Exercise requirements >> Every record listed below should be copied exactly.

(Dataset entries)

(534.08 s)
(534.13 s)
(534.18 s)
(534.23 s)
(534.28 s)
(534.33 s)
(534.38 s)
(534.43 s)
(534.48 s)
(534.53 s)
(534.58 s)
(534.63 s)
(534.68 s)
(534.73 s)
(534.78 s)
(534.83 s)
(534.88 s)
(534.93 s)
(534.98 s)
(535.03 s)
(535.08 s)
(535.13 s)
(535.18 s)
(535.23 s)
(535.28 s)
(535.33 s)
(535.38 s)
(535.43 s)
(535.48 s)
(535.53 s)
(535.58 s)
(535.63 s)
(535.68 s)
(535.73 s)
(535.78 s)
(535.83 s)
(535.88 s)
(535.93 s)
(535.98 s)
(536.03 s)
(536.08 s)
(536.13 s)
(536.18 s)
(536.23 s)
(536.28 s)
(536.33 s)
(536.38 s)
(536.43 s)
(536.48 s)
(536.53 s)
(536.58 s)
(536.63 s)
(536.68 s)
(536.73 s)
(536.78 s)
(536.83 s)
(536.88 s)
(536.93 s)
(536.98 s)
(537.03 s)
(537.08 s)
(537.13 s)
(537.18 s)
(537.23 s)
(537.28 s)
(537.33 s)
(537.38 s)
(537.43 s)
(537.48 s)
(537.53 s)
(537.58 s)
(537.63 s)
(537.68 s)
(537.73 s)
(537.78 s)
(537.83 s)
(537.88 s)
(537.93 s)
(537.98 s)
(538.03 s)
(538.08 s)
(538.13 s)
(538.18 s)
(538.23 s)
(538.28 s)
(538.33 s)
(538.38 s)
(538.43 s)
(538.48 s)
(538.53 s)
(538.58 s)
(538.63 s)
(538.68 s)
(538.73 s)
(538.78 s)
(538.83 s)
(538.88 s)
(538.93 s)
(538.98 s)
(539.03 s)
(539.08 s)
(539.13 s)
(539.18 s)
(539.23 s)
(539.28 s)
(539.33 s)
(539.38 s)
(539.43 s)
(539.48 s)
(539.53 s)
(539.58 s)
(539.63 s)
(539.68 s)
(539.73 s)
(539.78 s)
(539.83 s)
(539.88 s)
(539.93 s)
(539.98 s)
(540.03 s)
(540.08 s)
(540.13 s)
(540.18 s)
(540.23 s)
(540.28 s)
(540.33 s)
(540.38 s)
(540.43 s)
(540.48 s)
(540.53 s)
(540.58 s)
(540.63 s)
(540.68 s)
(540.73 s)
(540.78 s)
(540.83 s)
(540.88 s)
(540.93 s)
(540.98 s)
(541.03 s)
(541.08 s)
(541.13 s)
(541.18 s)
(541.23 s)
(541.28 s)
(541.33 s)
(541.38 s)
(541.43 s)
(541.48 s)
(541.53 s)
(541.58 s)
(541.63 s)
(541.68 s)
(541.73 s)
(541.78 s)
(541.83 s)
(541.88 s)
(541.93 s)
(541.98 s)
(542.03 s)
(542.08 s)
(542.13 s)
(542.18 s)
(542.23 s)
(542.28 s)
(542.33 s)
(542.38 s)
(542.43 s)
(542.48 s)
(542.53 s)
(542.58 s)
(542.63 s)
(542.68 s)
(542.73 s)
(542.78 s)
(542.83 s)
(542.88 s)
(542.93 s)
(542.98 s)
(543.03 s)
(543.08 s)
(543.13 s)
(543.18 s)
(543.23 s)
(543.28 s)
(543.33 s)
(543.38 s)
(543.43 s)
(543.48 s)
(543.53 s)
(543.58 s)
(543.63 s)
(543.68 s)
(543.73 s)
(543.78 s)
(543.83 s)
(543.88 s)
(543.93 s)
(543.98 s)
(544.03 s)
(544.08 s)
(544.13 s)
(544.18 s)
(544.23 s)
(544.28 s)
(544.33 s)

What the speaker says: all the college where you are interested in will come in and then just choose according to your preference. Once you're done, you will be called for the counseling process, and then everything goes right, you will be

Task result >>
(534.08 s)
(534.13 s)
(534.18 s)
(534.23 s)
(534.28 s)
(534.33 s)
(534.38 s)
(534.43 s)
(534.48 s)
(534.53 s)
(534.58 s)
(534.63 s)
(534.68 s)
(534.73 s)
(534.78 s)
(534.83 s)
(534.88 s)
(534.93 s)
(534.98 s)
(535.03 s)
(535.08 s)
(535.13 s)
(535.18 s)
(535.23 s)
(535.28 s)
(535.33 s)
(535.38 s)
(535.43 s)
(535.48 s)
(535.53 s)
(535.58 s)
(535.63 s)
(535.68 s)
(535.73 s)
(535.78 s)
(535.83 s)
(535.88 s)
(535.93 s)
(535.98 s)
(536.03 s)
(536.08 s)
(536.13 s)
(536.18 s)
(536.23 s)
(536.28 s)
(536.33 s)
(536.38 s)
(536.43 s)
(536.48 s)
(536.53 s)
(536.58 s)
(536.63 s)
(536.68 s)
(536.73 s)
(536.78 s)
(536.83 s)
(536.88 s)
(536.93 s)
(536.98 s)
(537.03 s)
(537.08 s)
(537.13 s)
(537.18 s)
(537.23 s)
(537.28 s)
(537.33 s)
(537.38 s)
(537.43 s)
(537.48 s)
(537.53 s)
(537.58 s)
(537.63 s)
(537.68 s)
(537.73 s)
(537.78 s)
(537.83 s)
(537.88 s)
(537.93 s)
(537.98 s)
(538.03 s)
(538.08 s)
(538.13 s)
(538.18 s)
(538.23 s)
(538.28 s)
(538.33 s)
(538.38 s)
(538.43 s)
(538.48 s)
(538.53 s)
(538.58 s)
(538.63 s)
(538.68 s)
(538.73 s)
(538.78 s)
(538.83 s)
(538.88 s)
(538.93 s)
(538.98 s)
(539.03 s)
(539.08 s)
(539.13 s)
(539.18 s)
(539.23 s)
(539.28 s)
(539.33 s)
(539.38 s)
(539.43 s)
(539.48 s)
(539.53 s)
(539.58 s)
(539.63 s)
(539.68 s)
(539.73 s)
(539.78 s)
(539.83 s)
(539.88 s)
(539.93 s)
(539.98 s)
(540.03 s)
(540.08 s)
(540.13 s)
(540.18 s)
(540.23 s)
(540.28 s)
(540.33 s)
(540.38 s)
(540.43 s)
(540.48 s)
(540.53 s)
(540.58 s)
(540.63 s)
(540.68 s)
(540.73 s)
(540.78 s)
(540.83 s)
(540.88 s)
(540.93 s)
(540.98 s)
(541.03 s)
(541.08 s)
(541.13 s)
(541.18 s)
(541.23 s)
(541.28 s)
(541.33 s)
(541.38 s)
(541.43 s)
(541.48 s)
(541.53 s)
(541.58 s)
(541.63 s)
(541.68 s)
(541.73 s)
(541.78 s)
(541.83 s)
(541.88 s)
(541.93 s)
(541.98 s)
(542.03 s)
(542.08 s)
(542.13 s)
(542.18 s)
(542.23 s)
(542.28 s)
(542.33 s)
(542.38 s)
(542.43 s)
(542.48 s)
(542.53 s)
(542.58 s)
(542.63 s)
(542.68 s)
(542.73 s)
(542.78 s)
(542.83 s)
(542.88 s)
(542.93 s)
(542.98 s)
(543.03 s)
(543.08 s)
(543.13 s)
(543.18 s)
(543.23 s)
(543.28 s)
(543.33 s)
(543.38 s)
(543.43 s)
(543.48 s)
(543.53 s)
(543.58 s)
(543.63 s)
(543.68 s)
(543.73 s)
(543.78 s)
(543.83 s)
(543.88 s)
(543.93 s)
(543.98 s)
(544.03 s)
(544.08 s)
(544.13 s)
(544.18 s)
(544.23 s)
(544.28 s)
(544.33 s)

What the speaker says: all the college where you are interested in will come in and then just choose according to your preference. Once you're done, you will be called for the counseling process, and then everything goes right, you will be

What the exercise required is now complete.